Apollo’s decision to invest nearly $2.5 billion in the company is a signal that the money men believe there’s still a lot of profit to be made from educational publishing. What’s less clear, however, is whether Apollo’s vision for its acquisition is in line with its current management’s thinking. McGraw Hill has openly acknowledged that educational publishing is in the period of transition, and its management have been furiously seeking to reposition the company as “Netflix for textbooks”. They’re betting heavily on subscription-based access to textbooks and learning materials providing a more consistent stream of revenue than the present business model, which is shrinking as schools and colleges cut their budgets.

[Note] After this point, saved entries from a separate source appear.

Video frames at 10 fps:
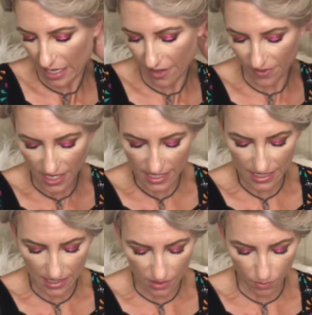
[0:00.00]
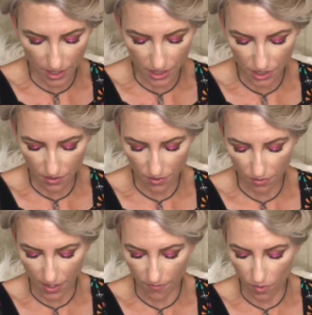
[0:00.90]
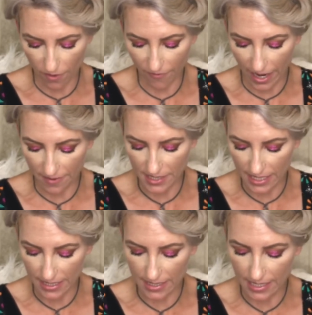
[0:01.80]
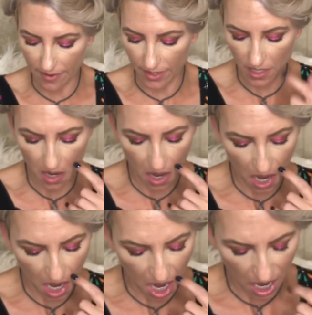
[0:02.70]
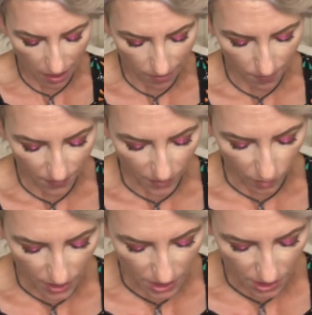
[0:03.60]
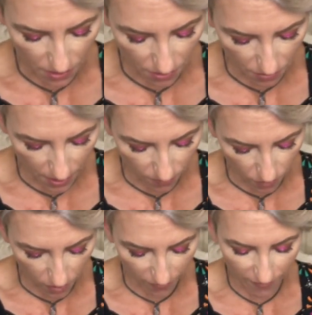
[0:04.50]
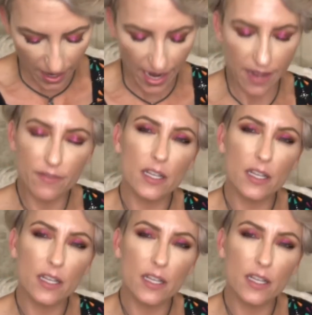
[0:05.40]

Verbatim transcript: If this is one, two, three, four, five, six, seven, one, two, three, four, five,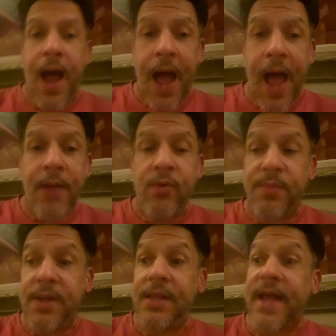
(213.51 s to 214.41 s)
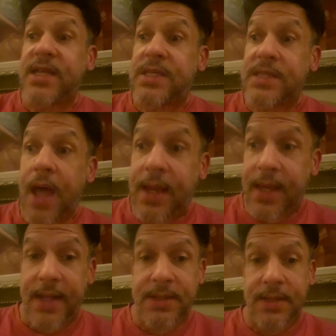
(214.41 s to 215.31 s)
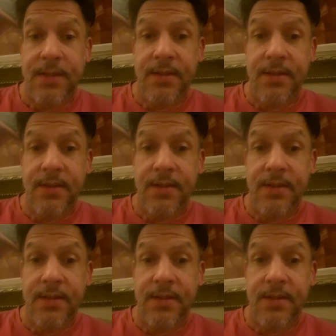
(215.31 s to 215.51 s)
I would be like, suck it.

Buying an educational publisher is something of a departure for Apollo (BPP and some universities in the Americas to one side), which is best known in the UK for its investment in the high-street fashion brand Claire’s Accessories. Its other principal private equity investments include companies in chemical, electronics and component manufacturing, which shed little light into what Apollo’s plans for its new buy. What we can confidently expect though is a renewed focus on profit for McGraw Hill’s former education publishing activities. As private equity buy-outs are frequently highly leveraged, bought-out companies must service it through cutting their costs and returning higher profits. And to give some idea of the level of returns an Apollo acquisition needs to deliver look no further than the $250million of company debt that Apollo has agreed to pay McGraw Hill to complete the transaction. These command an annual interest rate of 8.5%.
This challenge, when set against McGraw Hill’s recent financial statements (its most recent quarterly earnings posted an 11% dip in revenue and 20% slide in profits for the educational publishing division) underline the scale of the task in hand. Nor are the signs elsewhere in the sector particularly encouraging. Cengage the US’s number two textbook publisher was acquired by two private equity houses, APAX and (due to the required Canadian involvement) Omers in 2007 and has also seen profits and earnings slide, highlighted in the latest Q1 results. One wonders whether Cengage’s rumoured interest in acquiring McGraw Hill for itself may have been a distraction that impacted this very performance.

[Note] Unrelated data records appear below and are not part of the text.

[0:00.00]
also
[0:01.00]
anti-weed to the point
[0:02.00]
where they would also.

What we may well see here over the coming months and years is a clash of wills between the ideas men and the money men. The technology and publishing evangelists might indeed push through a new vision for education publishing? Will they secure the investment they need to break the textbook paradigm and establish a nice, steady stream of subscription income for Apollo? As a long-term vision it’s a tantalising one. There are more than a few textbook publishers who believe a journal-style subscription model could be the saviours of their businesses. On the other hand, establishing a new business model takes time and money – and maybe too much money for a private equity house that needs to stay focused on engineering profit in order to keep its own investors happy.
It’s much too early to tell how this deal will pan out, but in a market where upstart companies like Boundless and even Apple are all clamouring to disrupt the formerly cosy textbook business it’s safe to say that it will be interesting. We just have to hope that at least one of the textbook giants has the nerve, the cash and the right backing to see it through the great digital disruption.